How we interact with data is very important. Towards this end, we have developed a desktop application that enables complete interactive visualization of virtual microscopy images and image stacks from BrainMaps.org in both 2D and 3D (Trotts, Mikula, & Jones, 2007). An example is shown in Figure 5.
Data-mining includes image analysis of virtual slides and finding patterns in image data. Some examples include cell counts, stereological analysis, cell size distributions, granulometry, neuron morphology analysis, and quantitative architectonics. We have made progress in writing programs and scripts for performing different types of image analyses, including image variance and granulometry (for determining cell size distributions) on virtual slide data obtained remotely from BrainMaps.org.
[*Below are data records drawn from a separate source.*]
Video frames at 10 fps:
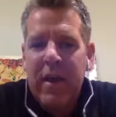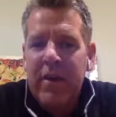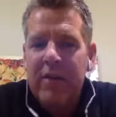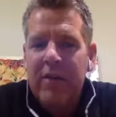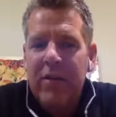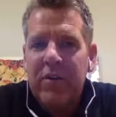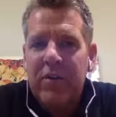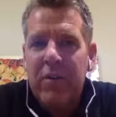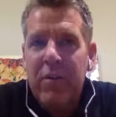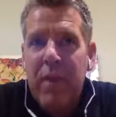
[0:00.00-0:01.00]
I
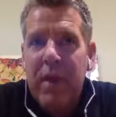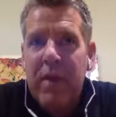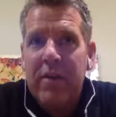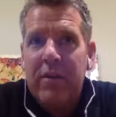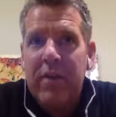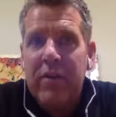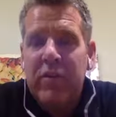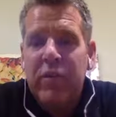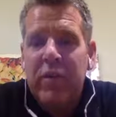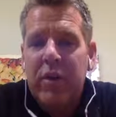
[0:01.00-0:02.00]
start my
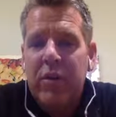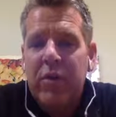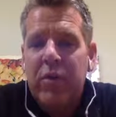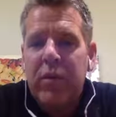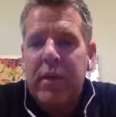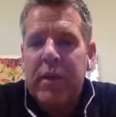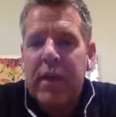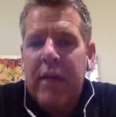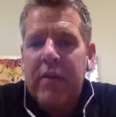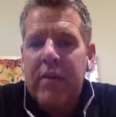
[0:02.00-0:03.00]
school year with really
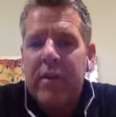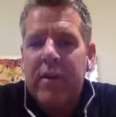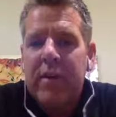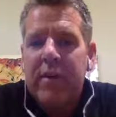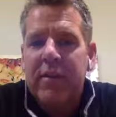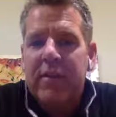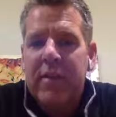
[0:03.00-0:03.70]
having the kids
Informatics has three components: 1) Organization of raw image data (virtual slides) into a logical system that facilitates data navigation, retrieval, and querying, 2) integration of diverse types of data into the image data (i.e., EM, MRI, in situ), and 3) organization of diverse types of data that are integrated into the image data. We have developed a relational database for informatics that enables organization of virtual slides into datasets and classification by species, staining method, and other criteria, and that also allows for associating and integrating additional types of data into the virtual slide in a manner similar to GIS. Additional progress in neuroinformatics has been made with the Java annotator (Figure 6), which enables users to create, view, and query annotations of the images on the BrainMaps.org web site.
BrainMaps.org, functioning as a virtual microscopy web service, is ideally-suited for teaching neuroanatomy in a classroom setting that has computers with internet connectivity. For example, medical students at SUNY, as part of their neuroscience curriculum, use BrainMaps in conjunction with a worksheet tutorial (http://ect.downstate.edu/cortex_exercise/) to learn about neuroanatomy.
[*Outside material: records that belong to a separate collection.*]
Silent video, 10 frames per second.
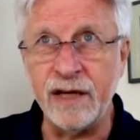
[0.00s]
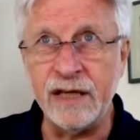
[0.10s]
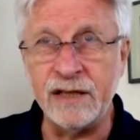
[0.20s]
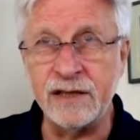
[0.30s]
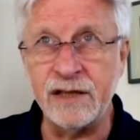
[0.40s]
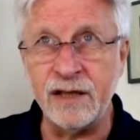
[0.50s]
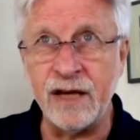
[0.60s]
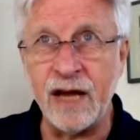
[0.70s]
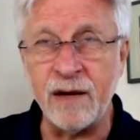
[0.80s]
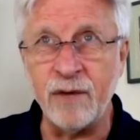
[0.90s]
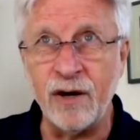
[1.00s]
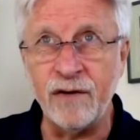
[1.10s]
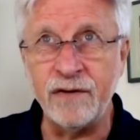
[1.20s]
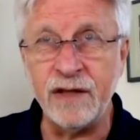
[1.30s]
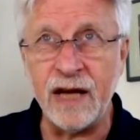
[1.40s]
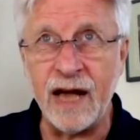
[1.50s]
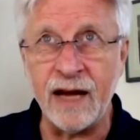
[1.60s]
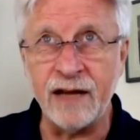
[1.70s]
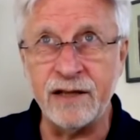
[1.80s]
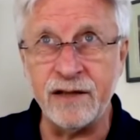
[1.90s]
is the name of the
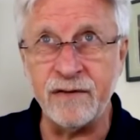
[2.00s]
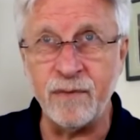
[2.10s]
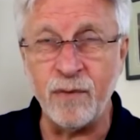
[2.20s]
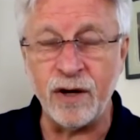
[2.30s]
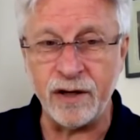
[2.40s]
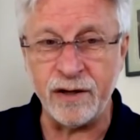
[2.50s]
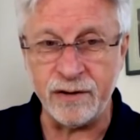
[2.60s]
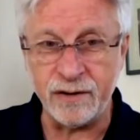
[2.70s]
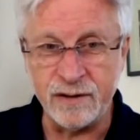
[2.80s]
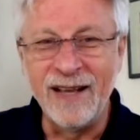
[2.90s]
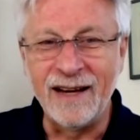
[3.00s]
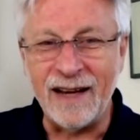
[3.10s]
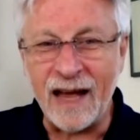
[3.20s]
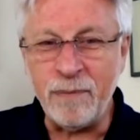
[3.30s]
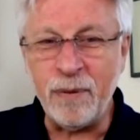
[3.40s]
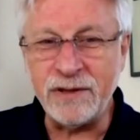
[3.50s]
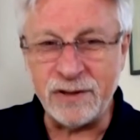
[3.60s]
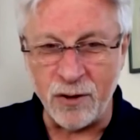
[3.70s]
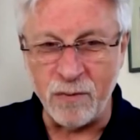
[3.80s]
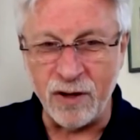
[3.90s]
active molecule.
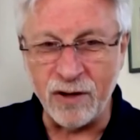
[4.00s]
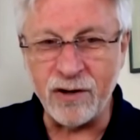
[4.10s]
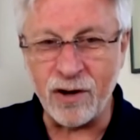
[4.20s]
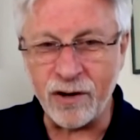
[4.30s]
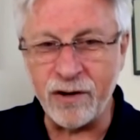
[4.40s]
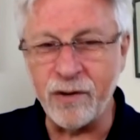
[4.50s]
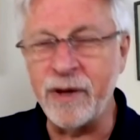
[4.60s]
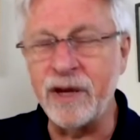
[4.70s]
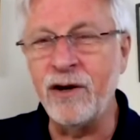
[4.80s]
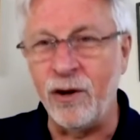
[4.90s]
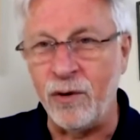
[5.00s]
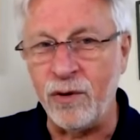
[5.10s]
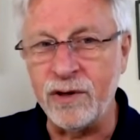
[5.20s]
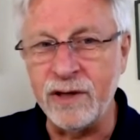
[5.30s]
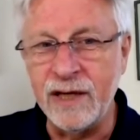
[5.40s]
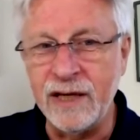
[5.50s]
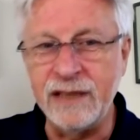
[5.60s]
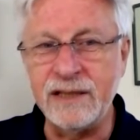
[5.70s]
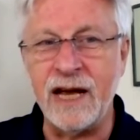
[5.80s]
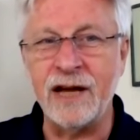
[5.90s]
Liposomal curcumin gold
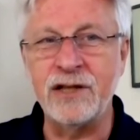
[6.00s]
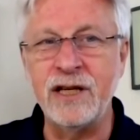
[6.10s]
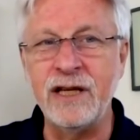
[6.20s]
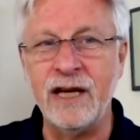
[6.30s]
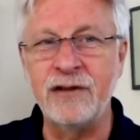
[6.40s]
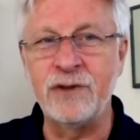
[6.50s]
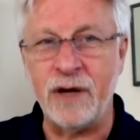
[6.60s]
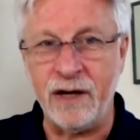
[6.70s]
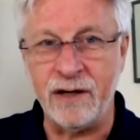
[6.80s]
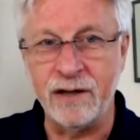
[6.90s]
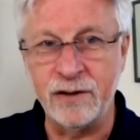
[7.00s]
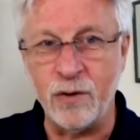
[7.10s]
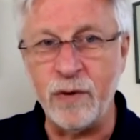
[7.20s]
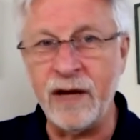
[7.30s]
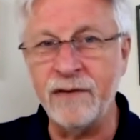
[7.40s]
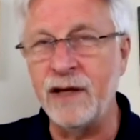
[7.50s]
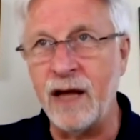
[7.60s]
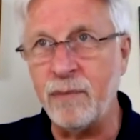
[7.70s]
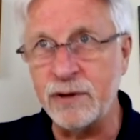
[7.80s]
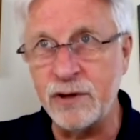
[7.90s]
is actually a drink. So we have the
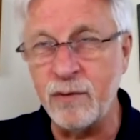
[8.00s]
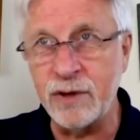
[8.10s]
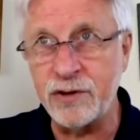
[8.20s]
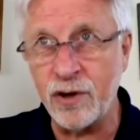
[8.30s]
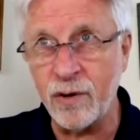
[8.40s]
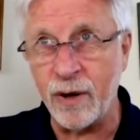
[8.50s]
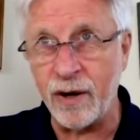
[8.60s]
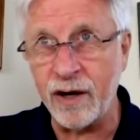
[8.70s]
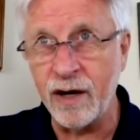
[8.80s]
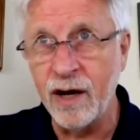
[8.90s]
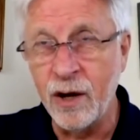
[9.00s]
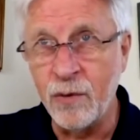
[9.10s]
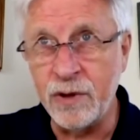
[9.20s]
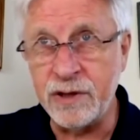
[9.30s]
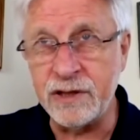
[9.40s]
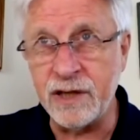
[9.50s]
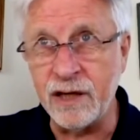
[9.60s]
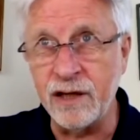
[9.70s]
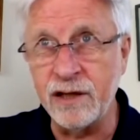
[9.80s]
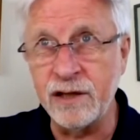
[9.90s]
liposomal turmeric, which is a
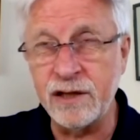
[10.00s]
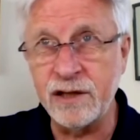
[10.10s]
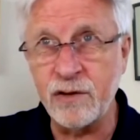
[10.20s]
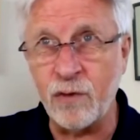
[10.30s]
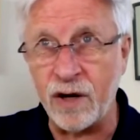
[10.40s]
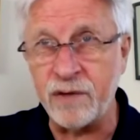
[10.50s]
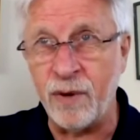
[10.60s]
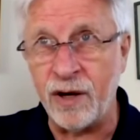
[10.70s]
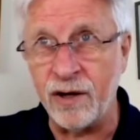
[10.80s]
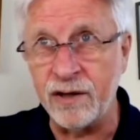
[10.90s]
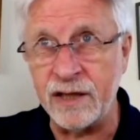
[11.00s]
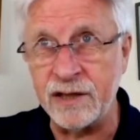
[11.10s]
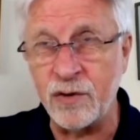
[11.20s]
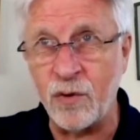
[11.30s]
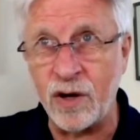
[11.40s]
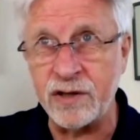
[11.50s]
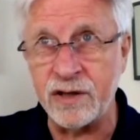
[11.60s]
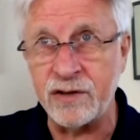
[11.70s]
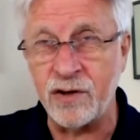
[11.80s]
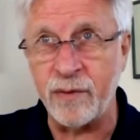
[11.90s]
little squirt bottle that squirts
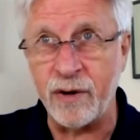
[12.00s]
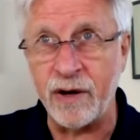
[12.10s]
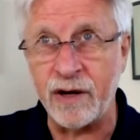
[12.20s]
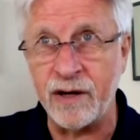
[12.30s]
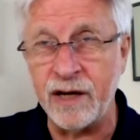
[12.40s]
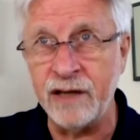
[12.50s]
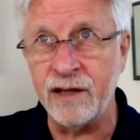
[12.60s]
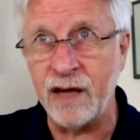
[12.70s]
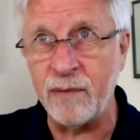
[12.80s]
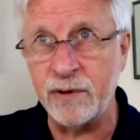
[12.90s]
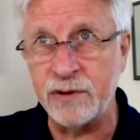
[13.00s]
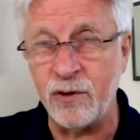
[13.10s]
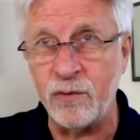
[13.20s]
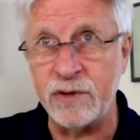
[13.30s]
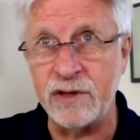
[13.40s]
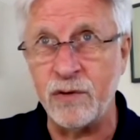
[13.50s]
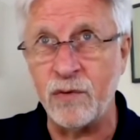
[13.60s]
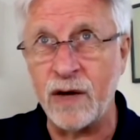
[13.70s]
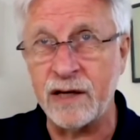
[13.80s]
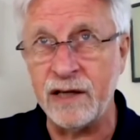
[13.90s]
the turmeric in the liposomes
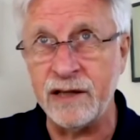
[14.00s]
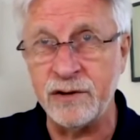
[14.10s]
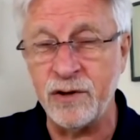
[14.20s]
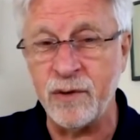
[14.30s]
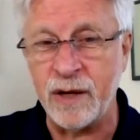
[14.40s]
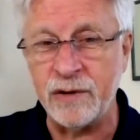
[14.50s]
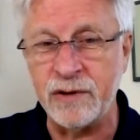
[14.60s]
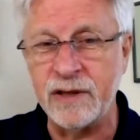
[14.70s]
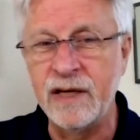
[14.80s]
directly into your mouth.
Myriad educational uses can be devised along similar lines, including purely exploratory learning. For example, clicking on a tree symbol in the upper right of the virtual slide viewer will open a labeling hierarchy, shown in Figure 7, which enables navigation through the dataset using the labeling hierarchy.
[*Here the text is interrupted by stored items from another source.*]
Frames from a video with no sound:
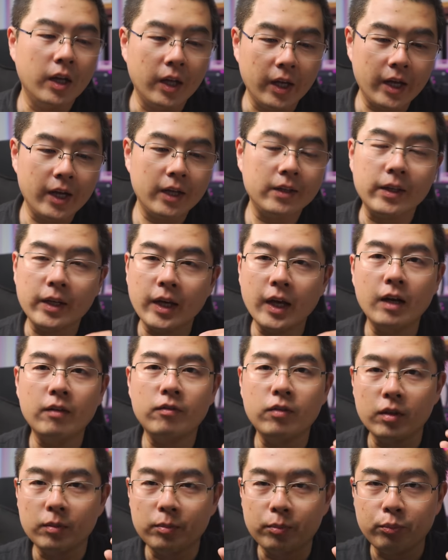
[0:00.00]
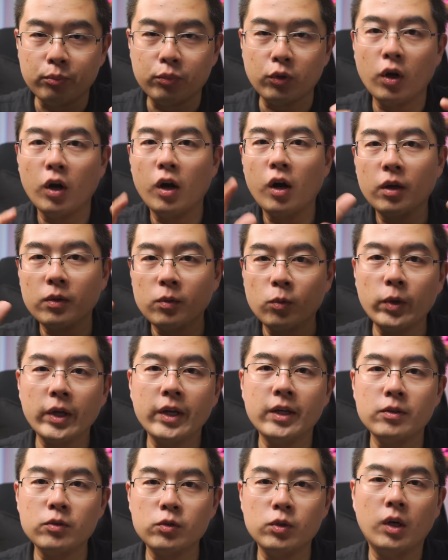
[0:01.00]
and they have a broad
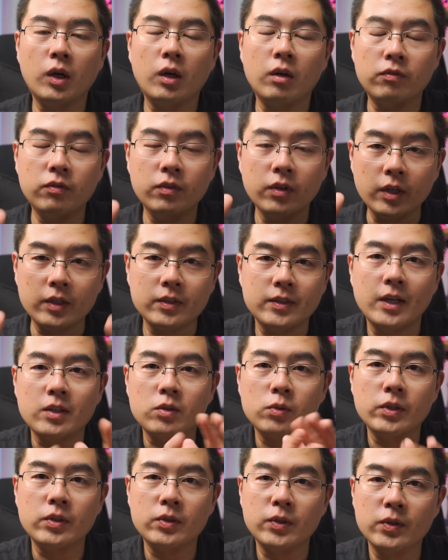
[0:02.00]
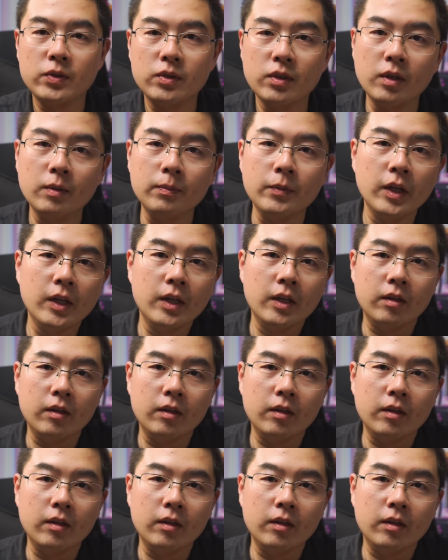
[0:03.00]
range of accessory system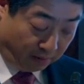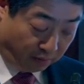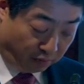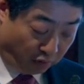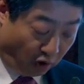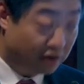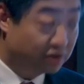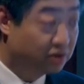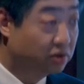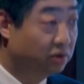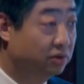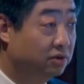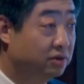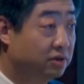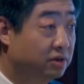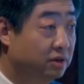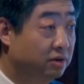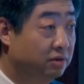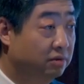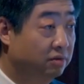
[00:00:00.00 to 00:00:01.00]

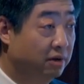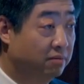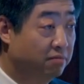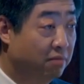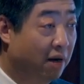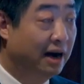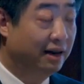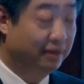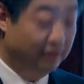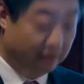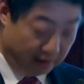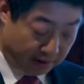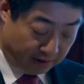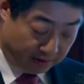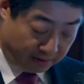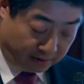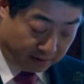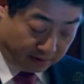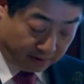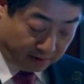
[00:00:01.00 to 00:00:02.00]
Brussels reminds
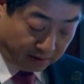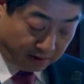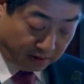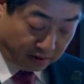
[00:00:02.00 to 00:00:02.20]
us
In addition, BrainMaps.org virtual slide annotations and labels feature complete integration with the research literature through its "parse pubmed" option, shown in Figure 8. The "parse pubmed" option appears when a label of a brain area or brain object is clicked on, and if the "parse pubmed" option is selected, a window will appear with parsed Pubmed results for the given brain area or brain object.
We have described and implemented a method for the generation of virtual slides and for their incorporation into an online, interactive, multiresolution brain atlas at BrainMaps.org. We have demonstrated that internet-accessible virtual microscopes and interactive multiresolution histochemical and immunocytochemical brain atlases can be developed using existing computer technologies that facilitate data sharing, rapid navigation, data visualization, and analysis. By allowing for interactive visualization of completely digitized brains at submicron resolution, our online tools will be useful for research, including large-scale histochemical, gene expression, and eventually stereological analyses, and also for didactic purposes, such as the teaching of neuroanatomy.